Secrétaire adjoint - Général de l'OTAN, Boris Ruge, pense que maintenant n'est pas la situation qui peut être parlé de l'adhésion du Kosovo à l'Alliance atlantique, l'OTAN. Il a indiqué que le Kosovo ne se dirigeait pas jusqu'à présent vers l'adhésion au Partenariat pour la paix.

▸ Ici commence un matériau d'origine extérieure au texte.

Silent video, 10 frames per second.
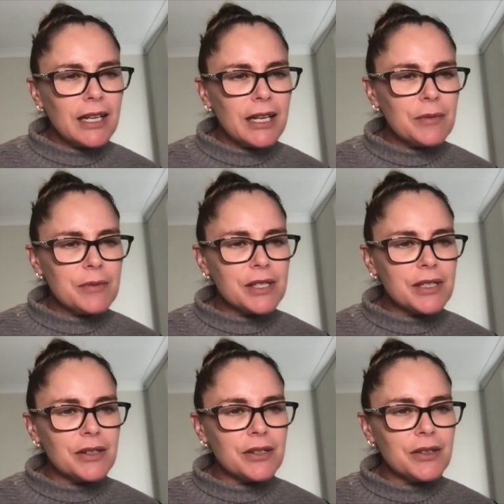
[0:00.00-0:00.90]
So
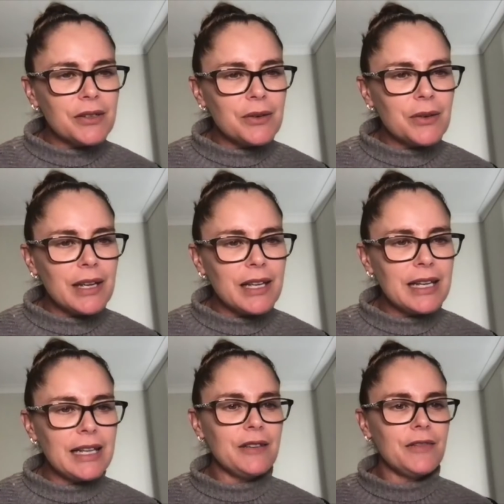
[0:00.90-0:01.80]

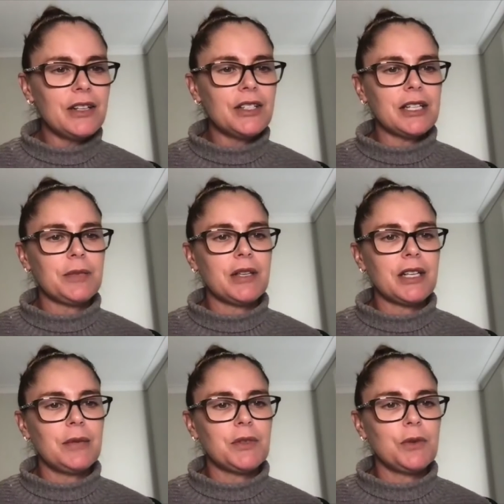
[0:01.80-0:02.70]
Hanifa, Jasper
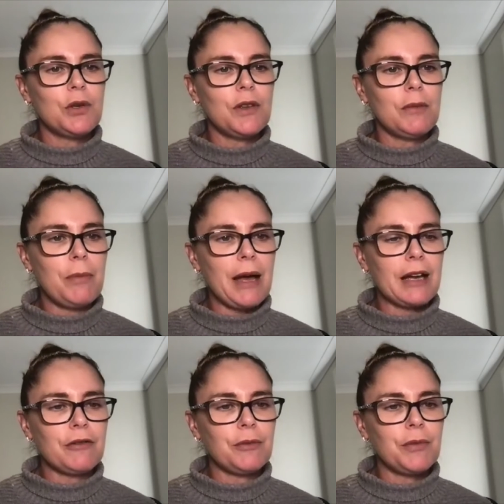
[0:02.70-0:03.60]
keeps moving back
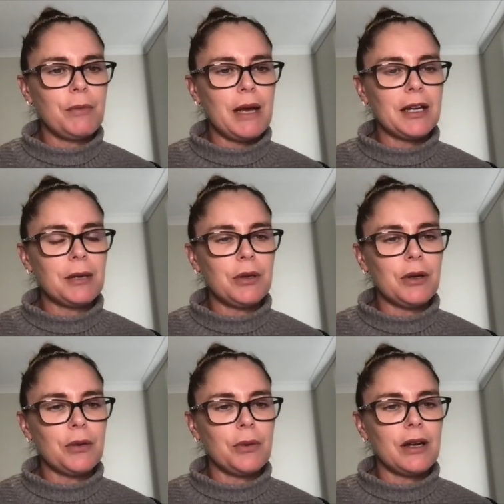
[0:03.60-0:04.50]
from the mounting
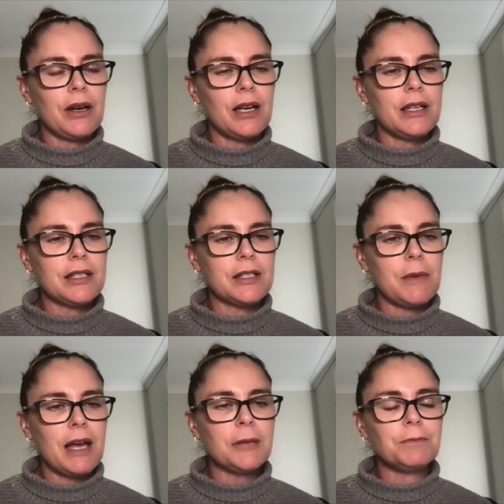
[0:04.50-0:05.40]
block when I
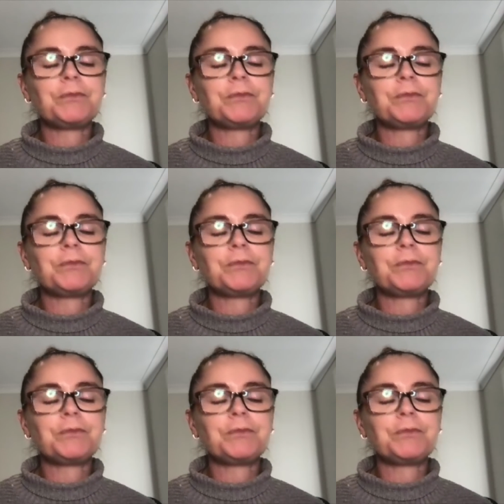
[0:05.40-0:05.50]
dismount.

Ruge a notamment souligné que l'OTAN n'a pas renoncé à son soutien [...]
Secrétaire adjoint - Général de l'OTAN, Boris Ruge, pense que maintenant n'est pas la situation qui peut être parlé de l'adhésion du Kosovo à l'Alliance atlantique, l'OTAN.

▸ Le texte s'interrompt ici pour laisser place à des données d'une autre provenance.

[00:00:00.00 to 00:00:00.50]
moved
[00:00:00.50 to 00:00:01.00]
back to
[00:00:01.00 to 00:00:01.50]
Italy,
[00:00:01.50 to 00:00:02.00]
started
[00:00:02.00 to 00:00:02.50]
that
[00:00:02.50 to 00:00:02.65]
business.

Il a indiqué que le Kosovo ne se dirigeait pas jusqu'à présent vers l'adhésion au Partenariat pour la paix.
Ruge a notamment souligné que l'OTAN n'a pas renoncé à son appui au dialogue Kosovo-Serbie et qu'elle espère que ce processus se poursuivra.
Ruge a également été déclaré sur la question de l'ouverture du pont Ibër, qui a dit: “Nous comprenons que ce pont a fait l'objet de discussions dans le cadre du dialogue mené par l'Union européenne, qu'il existe un accord pour des principes qu'il devrait s'ouvrir pleinement, donc non seulement aux piétons, mais aussi aux véhicules, mais nous ne voulons pas d'action unilatérale sur ce”.
De plus, Ruge a parlé du processus de Berlin, ainsi que de l'actuel accord de libre-échange de l'ALECE Le Kosovo remplace l'UE n NMIK.
Je voudrais souligner que lundi, nous avons eu le processus de Berlin, qui s'est tenu à Berlin. L'un des événements a été la promotion de l'Accord de libre-échange, qui se trouve maintenant à la table de l'ALECE, et le Kosovo est derrière la MINUK. Cela laisse place à une zone économique dans les Balkans occidentaux qui est extrêmement importante parce qu'aucun des pays des Balkans occidentaux n'est suffisamment grand pour exister seul. Vous avez besoin d'accéder aux marchés de différentes routes. C'est l'exemple de la façon dont les progrès peuvent être réalisés”, a-t-il dit dans Klan.
Il a également parlé de la possibilité d'augmenter le nombre de soldats dans la KFOR, numéro deux de l'OTAN a fait valoir que le nombre qu'ils ont sur le terrain est suffisant jusqu'à présent.